-- Extracted records follows --

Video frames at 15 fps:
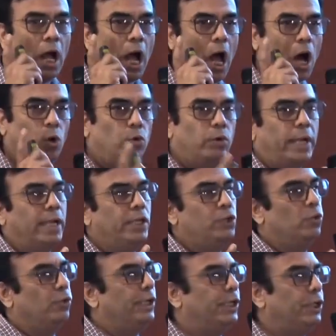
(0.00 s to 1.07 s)
how can
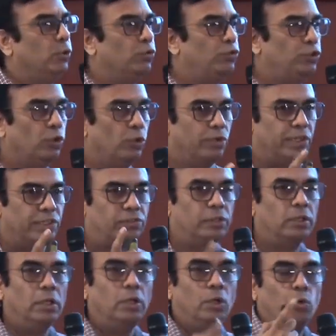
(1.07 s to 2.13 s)
you reduce your risk.
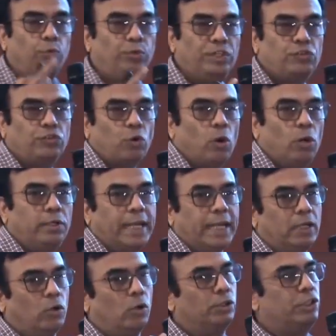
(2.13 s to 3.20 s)
We sold
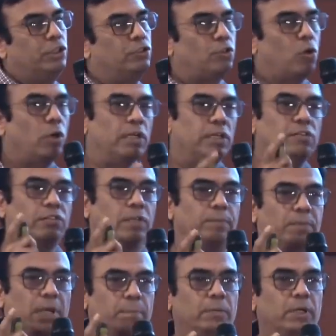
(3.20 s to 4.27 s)
technology stock in
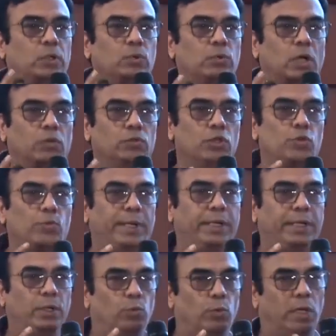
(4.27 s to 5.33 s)
September
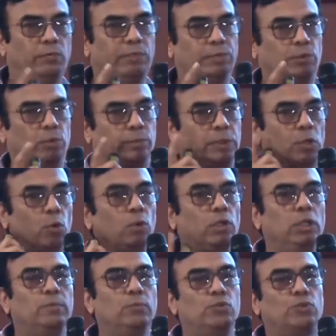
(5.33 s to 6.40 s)
2021. We could be the
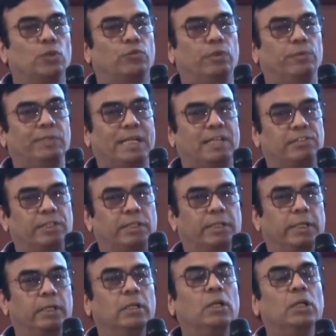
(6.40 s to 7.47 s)
only mutual fund we
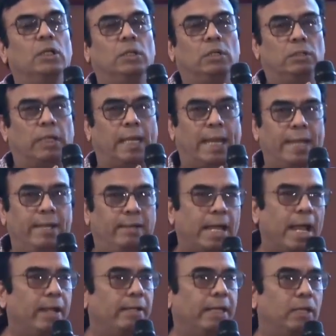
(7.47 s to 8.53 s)
exited the
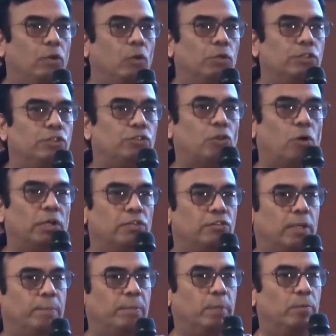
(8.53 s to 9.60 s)
entire technology stock in
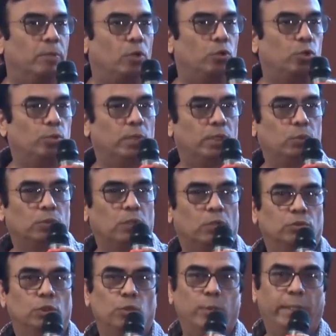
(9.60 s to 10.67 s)
September, October
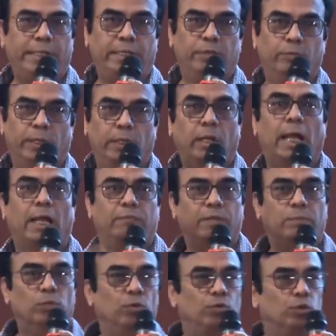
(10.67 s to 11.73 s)
2021, and we
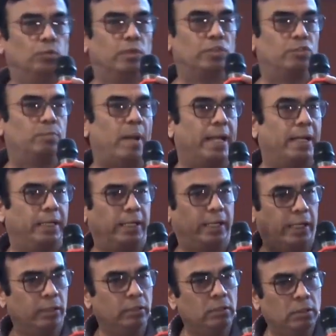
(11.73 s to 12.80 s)
moved towards banking
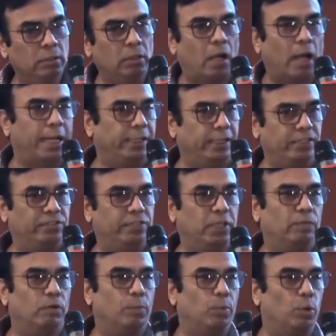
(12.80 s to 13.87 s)
and ITC in
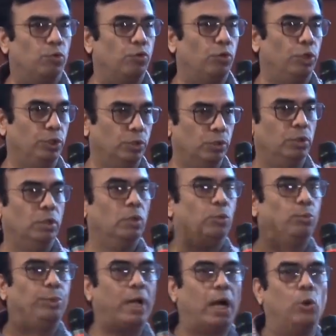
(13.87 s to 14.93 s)
our portfolio.
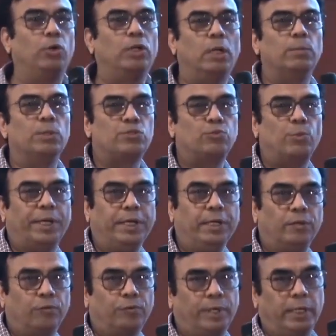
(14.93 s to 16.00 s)
The outcome is very
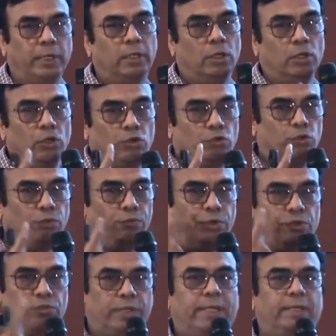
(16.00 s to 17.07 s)
different. So if
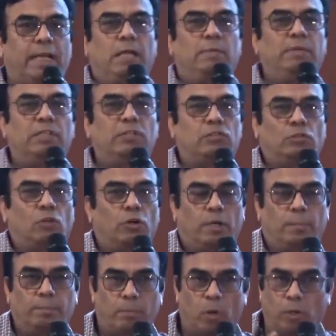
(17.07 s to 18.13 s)
you say timing is not
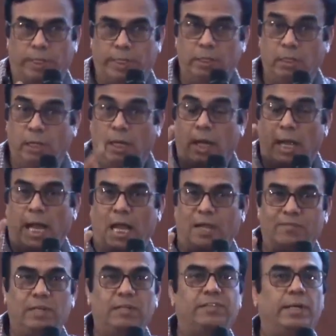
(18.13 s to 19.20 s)
important, I
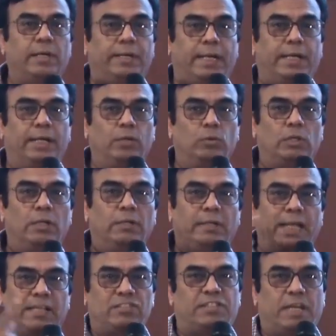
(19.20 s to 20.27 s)
will say take it to the
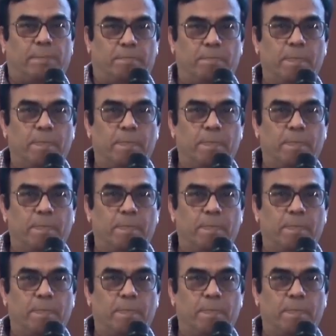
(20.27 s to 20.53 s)
next step.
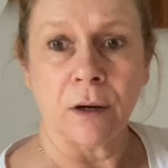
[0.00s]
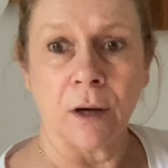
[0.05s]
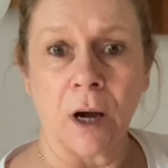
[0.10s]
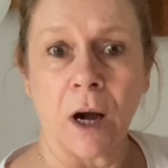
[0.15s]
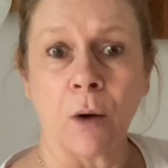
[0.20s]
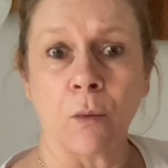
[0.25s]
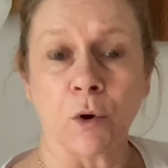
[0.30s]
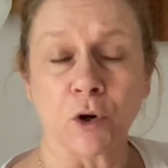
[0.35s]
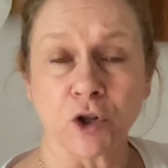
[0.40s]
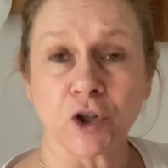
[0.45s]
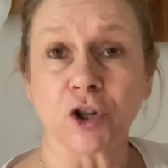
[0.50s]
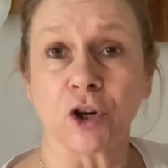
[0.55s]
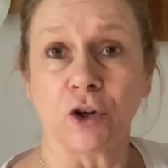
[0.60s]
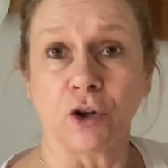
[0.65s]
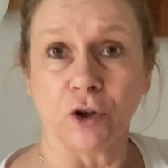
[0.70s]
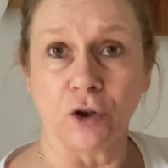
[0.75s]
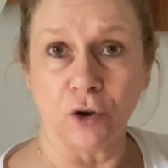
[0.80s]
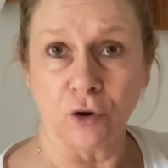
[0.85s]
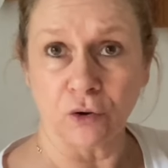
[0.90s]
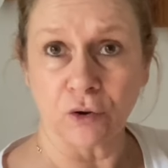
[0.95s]
I want to
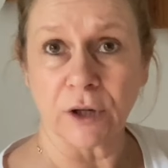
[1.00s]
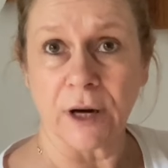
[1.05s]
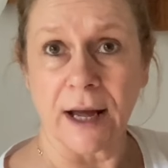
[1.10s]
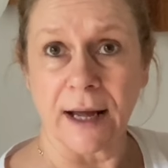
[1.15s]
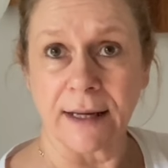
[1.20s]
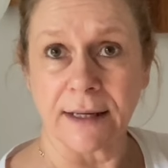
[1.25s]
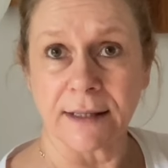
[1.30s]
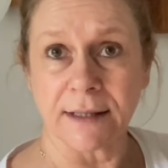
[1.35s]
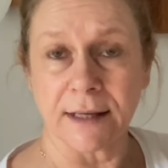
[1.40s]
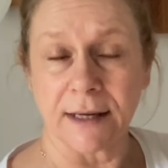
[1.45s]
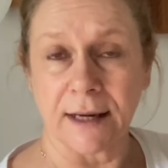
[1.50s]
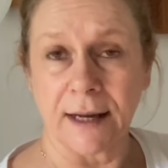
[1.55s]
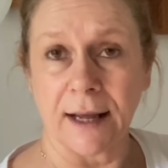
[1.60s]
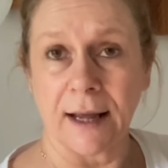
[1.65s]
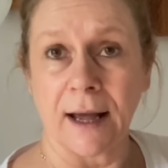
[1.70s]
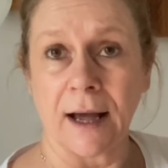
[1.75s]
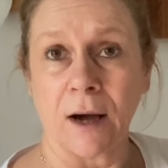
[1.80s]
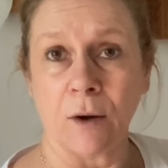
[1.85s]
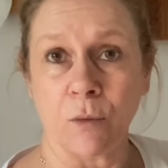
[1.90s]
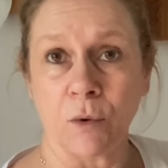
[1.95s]
look nice in
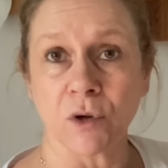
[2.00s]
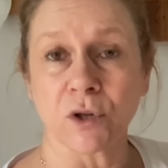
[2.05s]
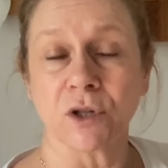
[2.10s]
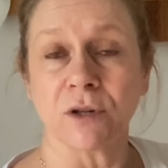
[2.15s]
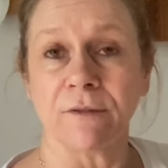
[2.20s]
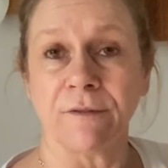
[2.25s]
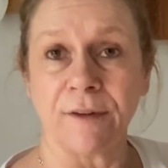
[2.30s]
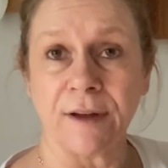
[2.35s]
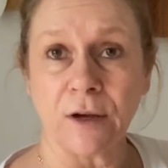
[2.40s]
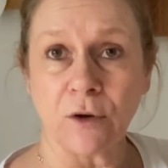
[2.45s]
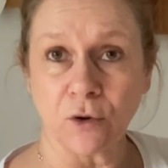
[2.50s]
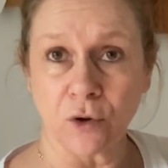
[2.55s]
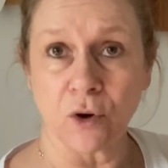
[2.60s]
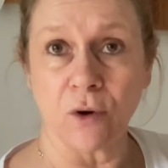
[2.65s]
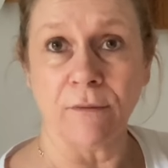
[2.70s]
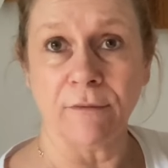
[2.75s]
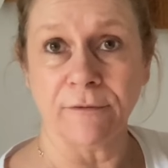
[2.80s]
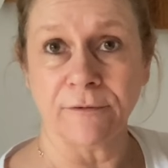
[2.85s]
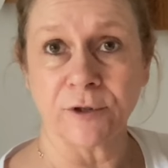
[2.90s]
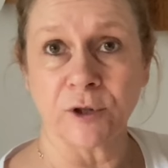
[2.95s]
it. I want to feel
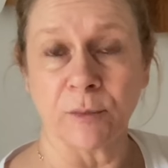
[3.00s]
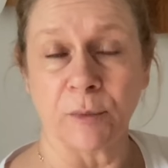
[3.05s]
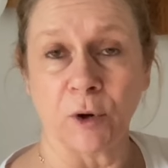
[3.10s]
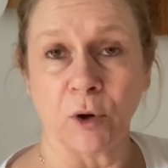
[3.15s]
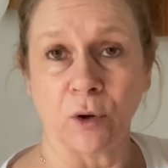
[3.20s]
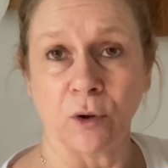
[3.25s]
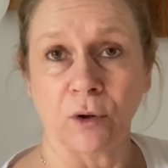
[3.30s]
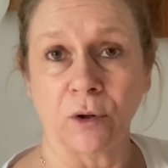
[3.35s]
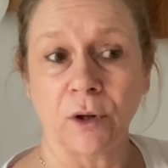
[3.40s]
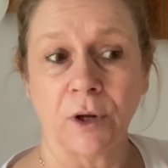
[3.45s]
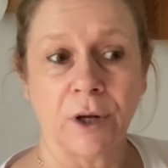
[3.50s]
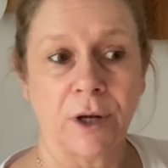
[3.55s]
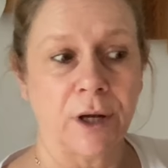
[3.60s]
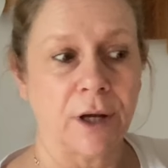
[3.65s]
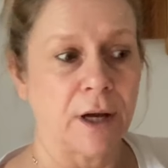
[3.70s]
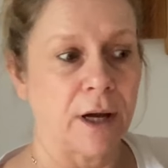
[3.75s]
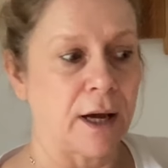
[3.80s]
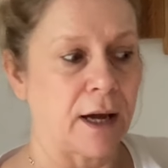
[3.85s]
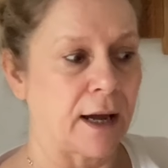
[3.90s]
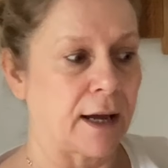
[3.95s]
comfortable.
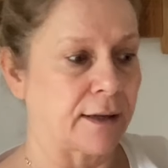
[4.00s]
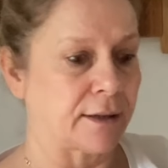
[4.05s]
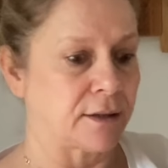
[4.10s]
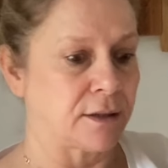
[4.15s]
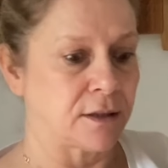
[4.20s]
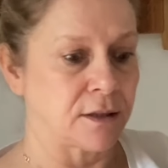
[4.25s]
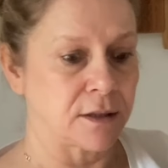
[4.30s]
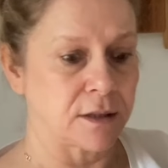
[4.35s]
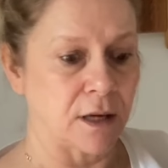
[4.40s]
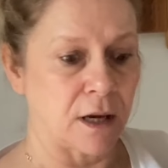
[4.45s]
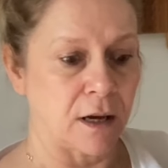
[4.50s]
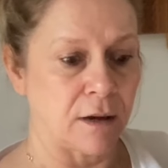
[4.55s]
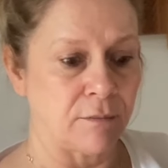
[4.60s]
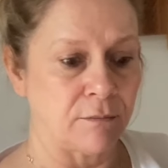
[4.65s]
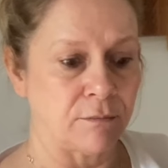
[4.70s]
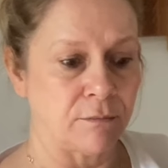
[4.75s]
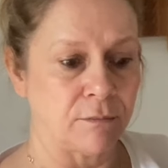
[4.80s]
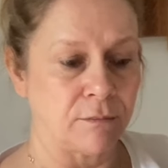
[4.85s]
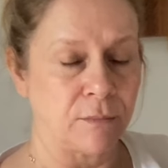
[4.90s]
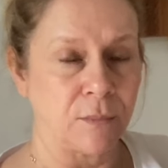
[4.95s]
And,
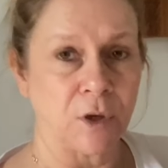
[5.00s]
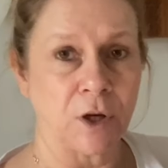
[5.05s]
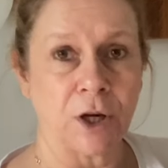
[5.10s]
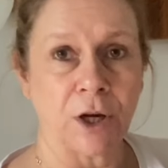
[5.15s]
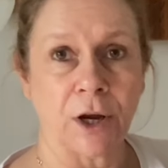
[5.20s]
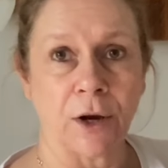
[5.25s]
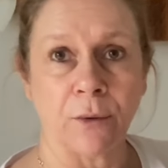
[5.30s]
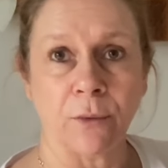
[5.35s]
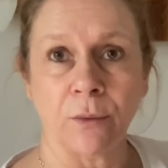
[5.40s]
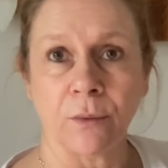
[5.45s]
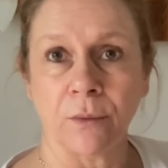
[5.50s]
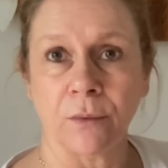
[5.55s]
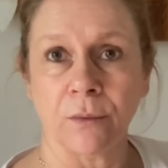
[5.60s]
you know,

-- Extracted records concluded --

Task directions -
Write out all of the data above exactly, pictures excluded.

Written answer -
Video frames at 15 fps:
(0.00 s to 1.07 s)
how can
(1.07 s to 2.13 s)
you reduce your risk.
(2.13 s to 3.20 s)
We sold
(3.20 s to 4.27 s)
technology stock in
(4.27 s to 5.33 s)
September
(5.33 s to 6.40 s)
2021. We could be the
(6.40 s to 7.47 s)
only mutual fund we
(7.47 s to 8.53 s)
exited the
(8.53 s to 9.60 s)
entire technology stock in
(9.60 s to 10.67 s)
September, October
(10.67 s to 11.73 s)
2021, and we
(11.73 s to 12.80 s)
moved towards banking
(12.80 s to 13.87 s)
and ITC in
(13.87 s to 14.93 s)
our portfolio.
(14.93 s to 16.00 s)
The outcome is very
(16.00 s to 17.07 s)
different. So if
(17.07 s to 18.13 s)
you say timing is not
(18.13 s to 19.20 s)
important, I
(19.20 s to 20.27 s)
will say take it to the
(20.27 s to 20.53 s)
next step.
[0.00s]
[0.05s]
[0.10s]
[0.15s]
[0.20s]
[0.25s]
[0.30s]
[0.35s]
[0.40s]
[0.45s]
[0.50s]
[0.55s]
[0.60s]
[0.65s]
[0.70s]
[0.75s]
[0.80s]
[0.85s]
[0.90s]
[0.95s]
I want to
[1.00s]
[1.05s]
[1.10s]
[1.15s]
[1.20s]
[1.25s]
[1.30s]
[1.35s]
[1.40s]
[1.45s]
[1.50s]
[1.55s]
[1.60s]
[1.65s]
[1.70s]
[1.75s]
[1.80s]
[1.85s]
[1.90s]
[1.95s]
look nice in
[2.00s]
[2.05s]
[2.10s]
[2.15s]
[2.20s]
[2.25s]
[2.30s]
[2.35s]
[2.40s]
[2.45s]
[2.50s]
[2.55s]
[2.60s]
[2.65s]
[2.70s]
[2.75s]
[2.80s]
[2.85s]
[2.90s]
[2.95s]
it. I want to feel
[3.00s]
[3.05s]
[3.10s]
[3.15s]
[3.20s]
[3.25s]
[3.30s]
[3.35s]
[3.40s]
[3.45s]
[3.50s]
[3.55s]
[3.60s]
[3.65s]
[3.70s]
[3.75s]
[3.80s]
[3.85s]
[3.90s]
[3.95s]
comfortable.
[4.00s]
[4.05s]
[4.10s]
[4.15s]
[4.20s]
[4.25s]
[4.30s]
[4.35s]
[4.40s]
[4.45s]
[4.50s]
[4.55s]
[4.60s]
[4.65s]
[4.70s]
[4.75s]
[4.80s]
[4.85s]
[4.90s]
[4.95s]
And,
[5.00s]
[5.05s]
[5.10s]
[5.15s]
[5.20s]
[5.25s]
[5.30s]
[5.35s]
[5.40s]
[5.45s]
[5.50s]
[5.55s]
[5.60s]
you know,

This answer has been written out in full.